Scientific classification
- Kingdom: Plantae
- Clade: Tracheophytes
- Clade: Angiosperms
- Clade: Monocots
- Order: Asparagales
- Family: Asphodelaceae
- Subfamily: Asphodeloideae
- Genus: Aloe
- Species: A. hardyi
- Binomial name: Aloe hardyi Glen

= Aloe hardyi =

- Genus: Aloe
- Species: hardyi
- Authority: Glen
- Conservation status: CITES_A2

Aloe Vera species

Aloe hardyi is a species of aloe native to Mpumalanga Province of South Africa first described in 1987

== Species description ==
This is a cliff dwelling species, which means it hangs down from cliffs. Plants have leaves that when young, are stacked, and plants can clump.
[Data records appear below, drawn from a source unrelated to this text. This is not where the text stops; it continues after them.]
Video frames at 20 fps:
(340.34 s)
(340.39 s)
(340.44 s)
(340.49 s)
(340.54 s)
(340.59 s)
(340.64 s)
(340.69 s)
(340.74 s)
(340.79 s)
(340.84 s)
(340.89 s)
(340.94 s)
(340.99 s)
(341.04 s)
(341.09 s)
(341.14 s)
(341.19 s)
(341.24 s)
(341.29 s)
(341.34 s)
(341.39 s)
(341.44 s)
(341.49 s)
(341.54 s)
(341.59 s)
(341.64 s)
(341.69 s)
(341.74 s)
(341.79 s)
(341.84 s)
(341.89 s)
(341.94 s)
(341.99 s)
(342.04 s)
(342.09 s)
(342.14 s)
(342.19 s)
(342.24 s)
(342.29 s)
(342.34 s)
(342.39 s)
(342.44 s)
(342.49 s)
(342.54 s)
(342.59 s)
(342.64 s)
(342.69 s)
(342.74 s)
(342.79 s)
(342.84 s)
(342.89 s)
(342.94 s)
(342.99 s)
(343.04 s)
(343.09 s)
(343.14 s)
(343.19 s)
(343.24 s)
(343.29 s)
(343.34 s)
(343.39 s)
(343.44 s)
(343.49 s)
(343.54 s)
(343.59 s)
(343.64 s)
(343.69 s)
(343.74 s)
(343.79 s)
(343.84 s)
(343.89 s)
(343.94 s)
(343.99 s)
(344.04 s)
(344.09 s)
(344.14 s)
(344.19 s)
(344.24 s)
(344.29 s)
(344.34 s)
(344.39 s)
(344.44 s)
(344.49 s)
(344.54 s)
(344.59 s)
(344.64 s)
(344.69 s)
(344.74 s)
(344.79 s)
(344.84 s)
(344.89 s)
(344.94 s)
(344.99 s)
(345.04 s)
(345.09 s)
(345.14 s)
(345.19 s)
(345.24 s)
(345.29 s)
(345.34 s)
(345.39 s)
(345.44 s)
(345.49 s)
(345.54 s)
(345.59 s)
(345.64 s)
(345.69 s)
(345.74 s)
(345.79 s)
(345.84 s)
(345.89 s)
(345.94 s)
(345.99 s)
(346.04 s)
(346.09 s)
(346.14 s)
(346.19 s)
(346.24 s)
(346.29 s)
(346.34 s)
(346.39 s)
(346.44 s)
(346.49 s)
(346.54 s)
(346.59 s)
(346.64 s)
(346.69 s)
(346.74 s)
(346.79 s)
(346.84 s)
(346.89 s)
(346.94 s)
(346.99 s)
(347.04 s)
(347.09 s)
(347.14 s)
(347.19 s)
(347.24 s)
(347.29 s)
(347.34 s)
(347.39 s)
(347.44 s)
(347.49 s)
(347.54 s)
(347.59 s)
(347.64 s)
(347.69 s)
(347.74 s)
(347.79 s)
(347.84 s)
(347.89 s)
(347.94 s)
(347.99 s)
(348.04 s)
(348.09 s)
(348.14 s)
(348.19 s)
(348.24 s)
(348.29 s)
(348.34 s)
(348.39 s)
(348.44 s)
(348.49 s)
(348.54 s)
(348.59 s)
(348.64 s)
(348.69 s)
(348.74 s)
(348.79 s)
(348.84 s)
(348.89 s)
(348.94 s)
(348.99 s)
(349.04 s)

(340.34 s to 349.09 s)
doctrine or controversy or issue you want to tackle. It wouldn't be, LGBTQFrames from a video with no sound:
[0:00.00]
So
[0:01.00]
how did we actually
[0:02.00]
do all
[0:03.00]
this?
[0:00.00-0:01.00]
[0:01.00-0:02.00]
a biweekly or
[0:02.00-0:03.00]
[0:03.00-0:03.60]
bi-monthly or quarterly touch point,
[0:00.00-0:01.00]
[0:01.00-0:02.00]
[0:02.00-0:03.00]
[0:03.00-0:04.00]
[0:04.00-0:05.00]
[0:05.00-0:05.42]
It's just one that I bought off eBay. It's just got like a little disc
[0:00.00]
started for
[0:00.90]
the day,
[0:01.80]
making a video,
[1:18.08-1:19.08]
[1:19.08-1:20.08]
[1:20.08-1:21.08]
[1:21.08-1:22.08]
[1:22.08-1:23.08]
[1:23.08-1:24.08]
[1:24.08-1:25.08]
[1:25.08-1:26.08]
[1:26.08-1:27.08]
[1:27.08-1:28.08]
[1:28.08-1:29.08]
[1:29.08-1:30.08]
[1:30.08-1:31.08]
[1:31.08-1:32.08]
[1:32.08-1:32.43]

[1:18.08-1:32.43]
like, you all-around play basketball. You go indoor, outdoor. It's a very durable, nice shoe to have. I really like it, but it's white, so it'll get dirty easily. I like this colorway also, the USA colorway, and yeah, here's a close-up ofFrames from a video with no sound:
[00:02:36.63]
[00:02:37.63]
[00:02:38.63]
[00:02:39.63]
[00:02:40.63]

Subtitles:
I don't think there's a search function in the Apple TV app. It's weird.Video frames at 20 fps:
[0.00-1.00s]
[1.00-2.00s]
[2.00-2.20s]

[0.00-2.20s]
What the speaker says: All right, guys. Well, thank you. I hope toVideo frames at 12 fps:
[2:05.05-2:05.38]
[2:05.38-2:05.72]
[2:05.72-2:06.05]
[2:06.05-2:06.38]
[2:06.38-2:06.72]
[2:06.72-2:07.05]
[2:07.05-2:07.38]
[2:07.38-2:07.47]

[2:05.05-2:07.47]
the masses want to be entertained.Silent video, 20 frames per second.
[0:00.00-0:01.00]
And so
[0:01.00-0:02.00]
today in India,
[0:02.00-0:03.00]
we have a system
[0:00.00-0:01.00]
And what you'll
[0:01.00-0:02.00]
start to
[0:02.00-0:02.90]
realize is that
When mature, forms rosettes. When sun stressed, leaves may turn turn a peach on the areas exposed to sun, but will not be even due to its cliff dwelling nature. Leaves are serrated like most other aloe species.

== Flowers ==
Flowers on long inflorescence, orange-red flowers. Many will grow on the same inflorescence.

== Conservation status ==
This plant is rare and limited in number but is not considered threatened due to its safe, stable cliff habitat. This may change in the future as geology shifts.